= Exercise goal =
The response must be the exact lines from the one that contains "[0:02.00-0:03.00]" through the end of the material, with no pictures and no additional lines.

= Provided records =
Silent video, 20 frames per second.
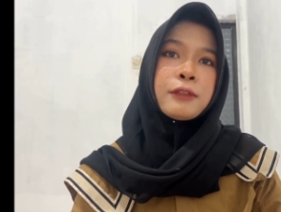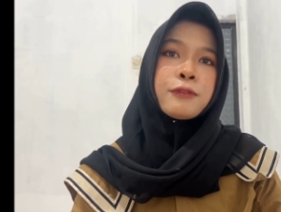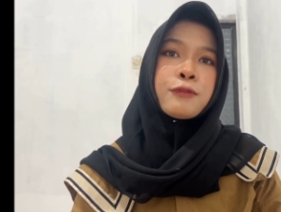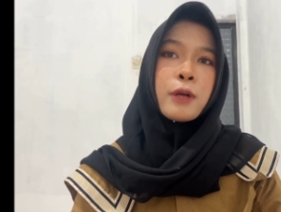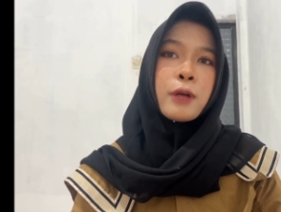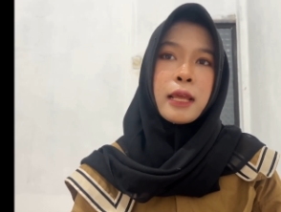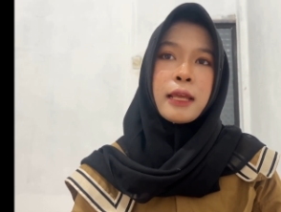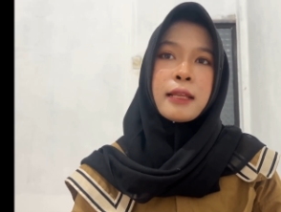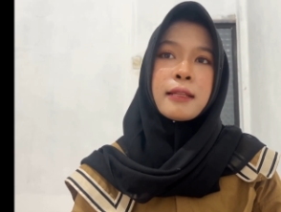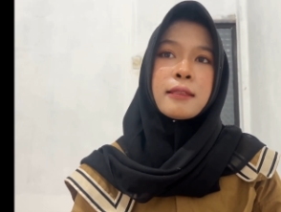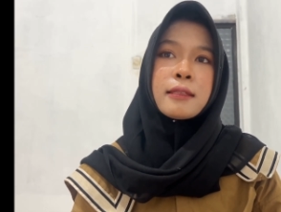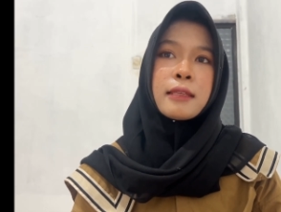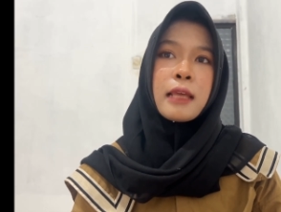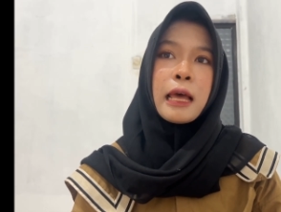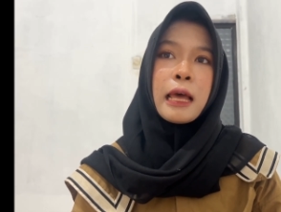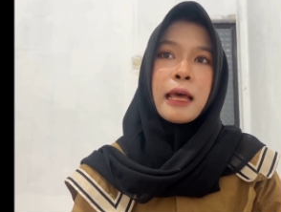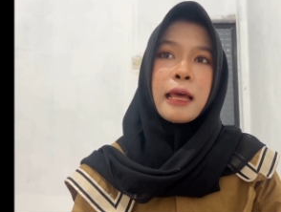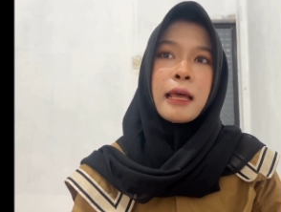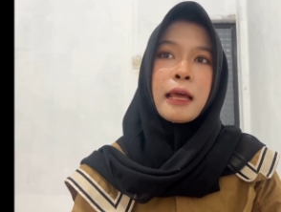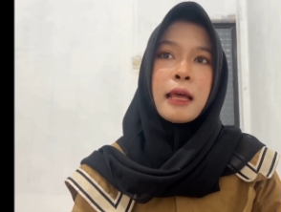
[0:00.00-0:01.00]
trends
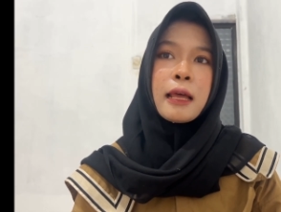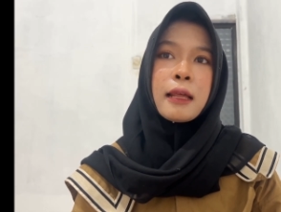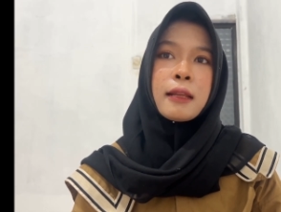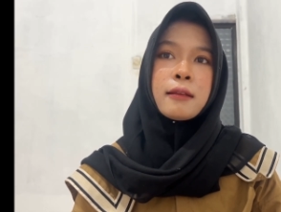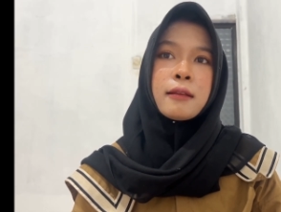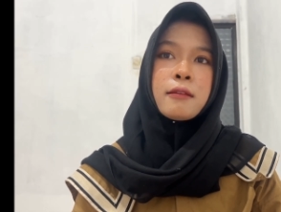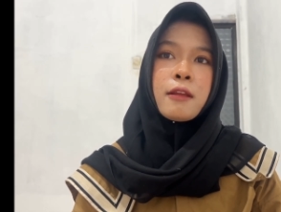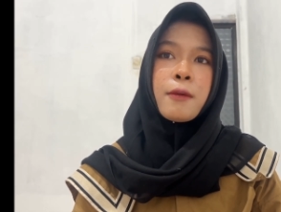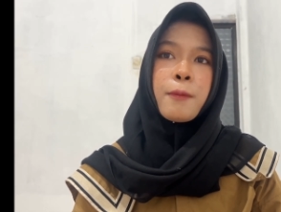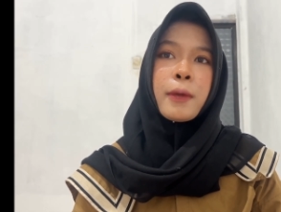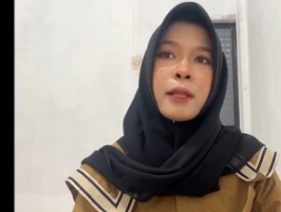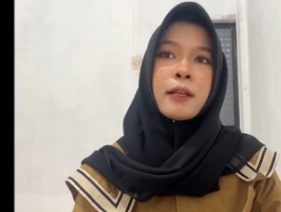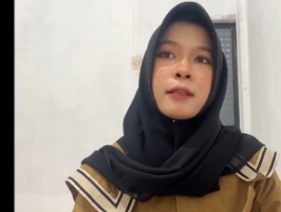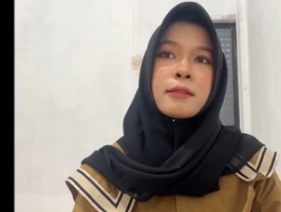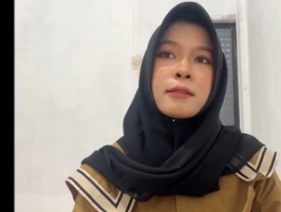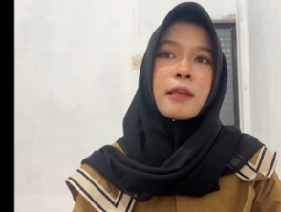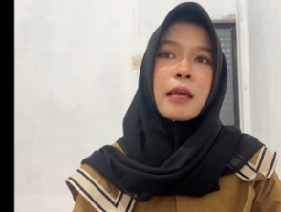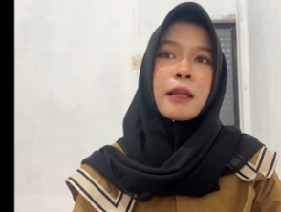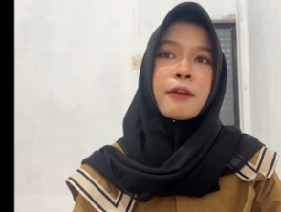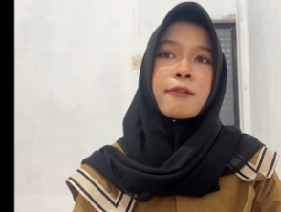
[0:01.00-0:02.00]
and deepen
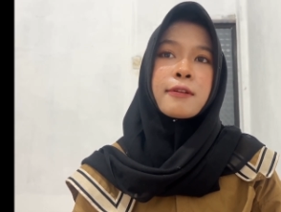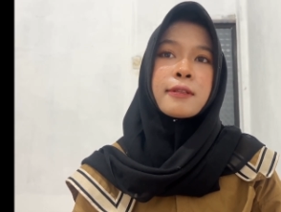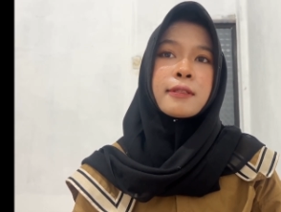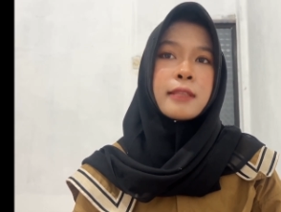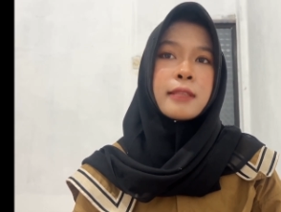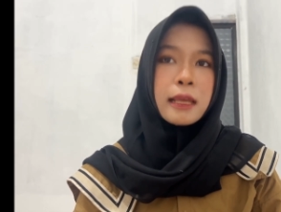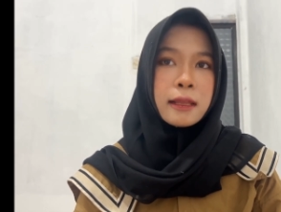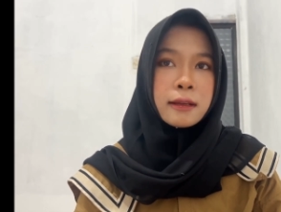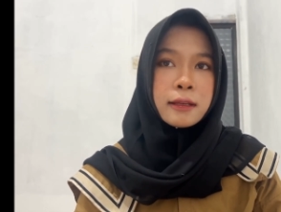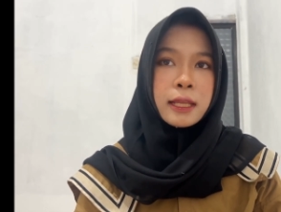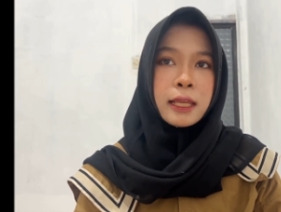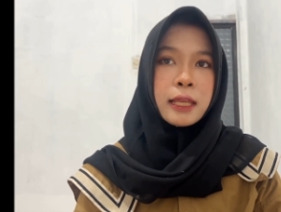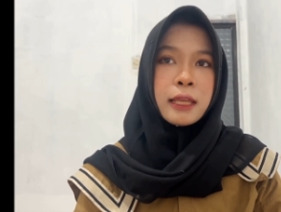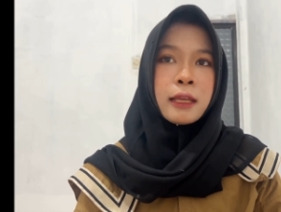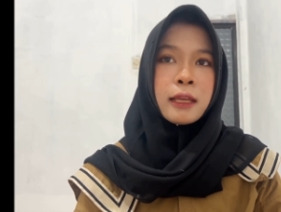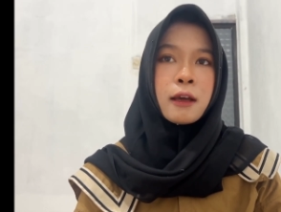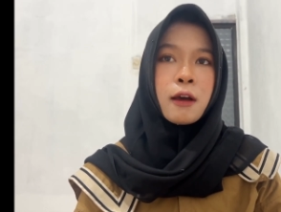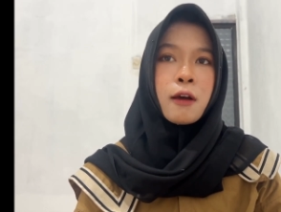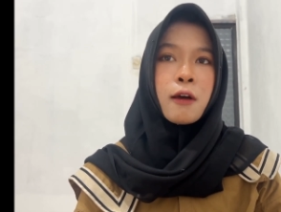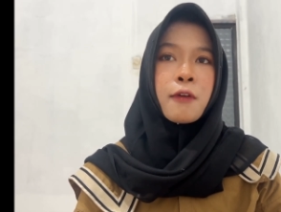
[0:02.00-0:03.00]

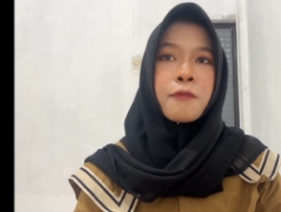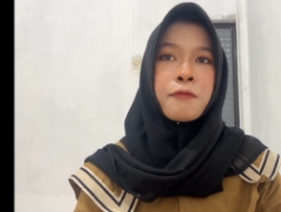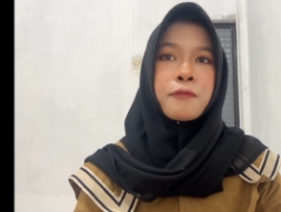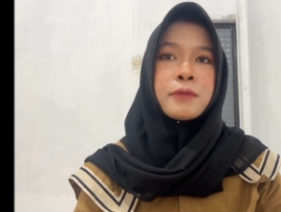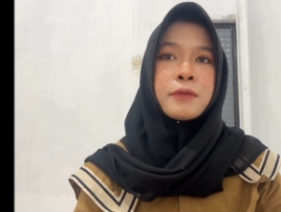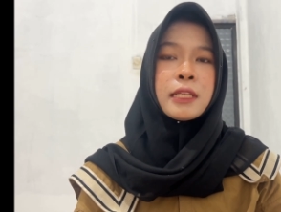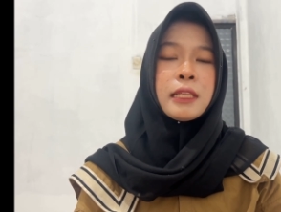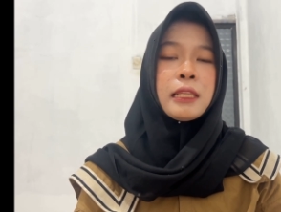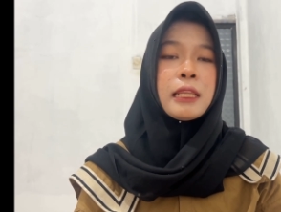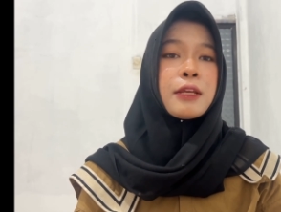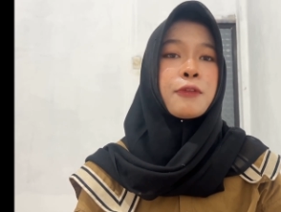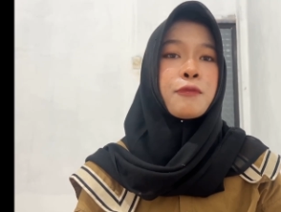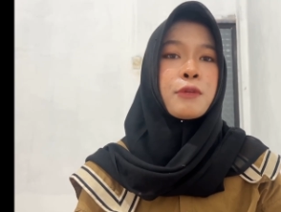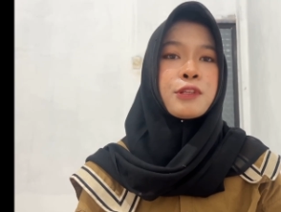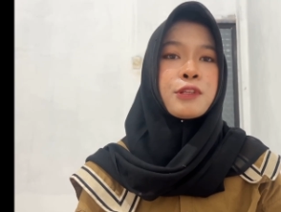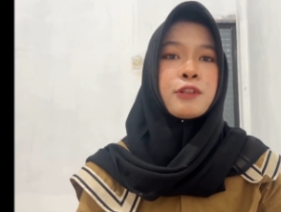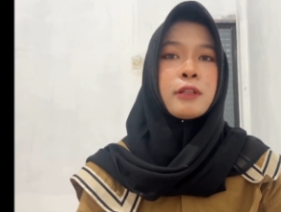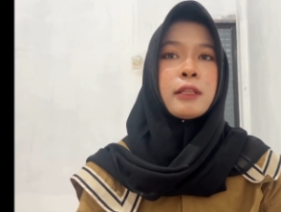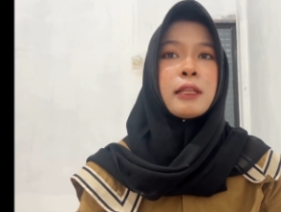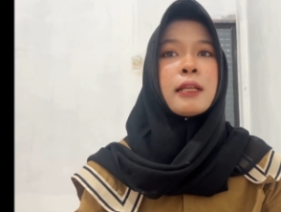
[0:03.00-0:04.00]
understanding of the
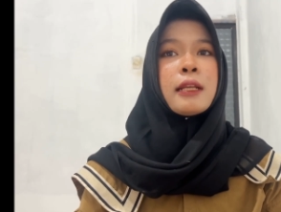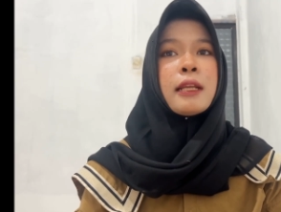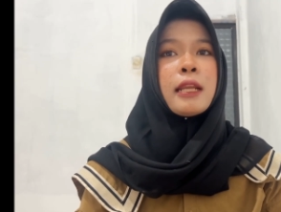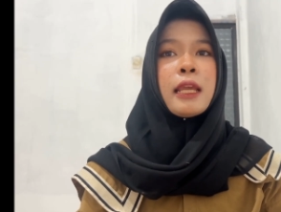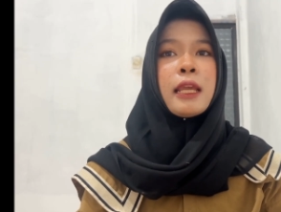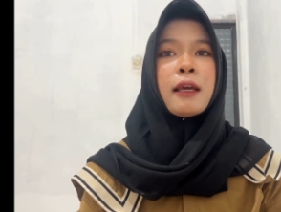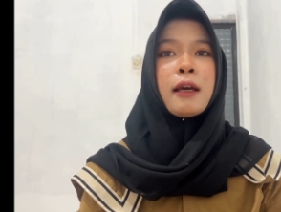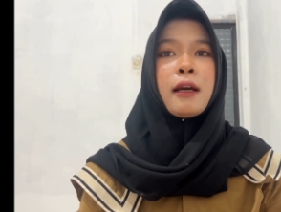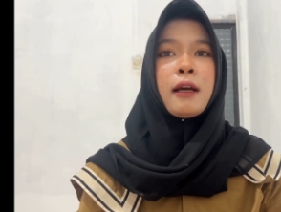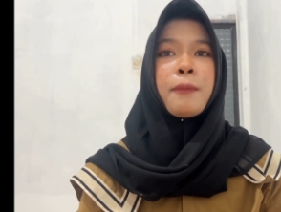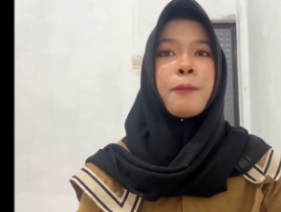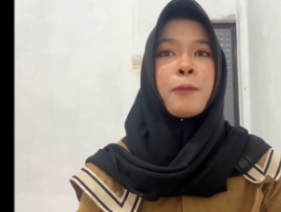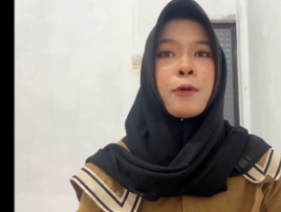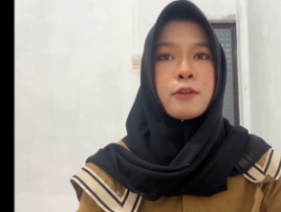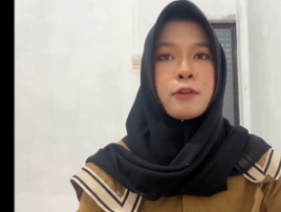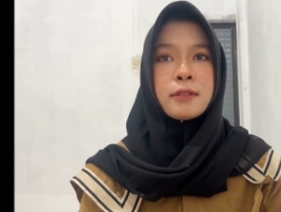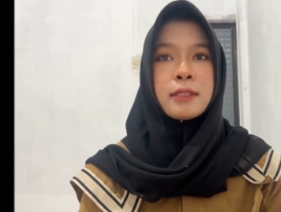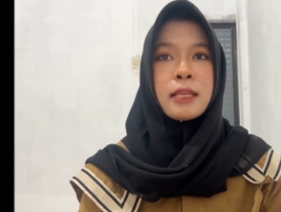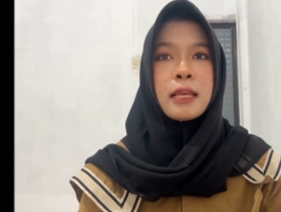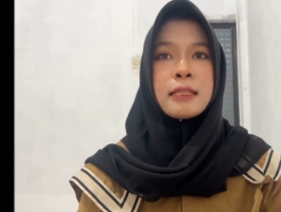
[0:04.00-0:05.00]
language learning
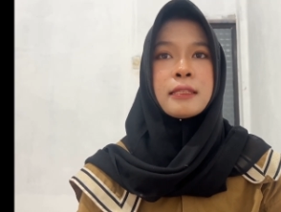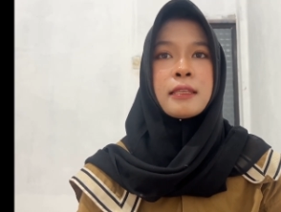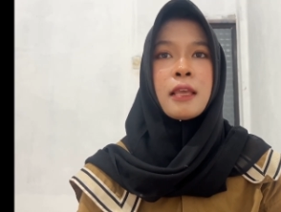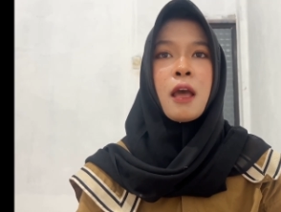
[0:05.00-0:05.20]
process.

= Result for this task =
[0:02.00-0:03.00]

[0:03.00-0:04.00]
understanding of the
[0:04.00-0:05.00]
language learning
[0:05.00-0:05.20]
process.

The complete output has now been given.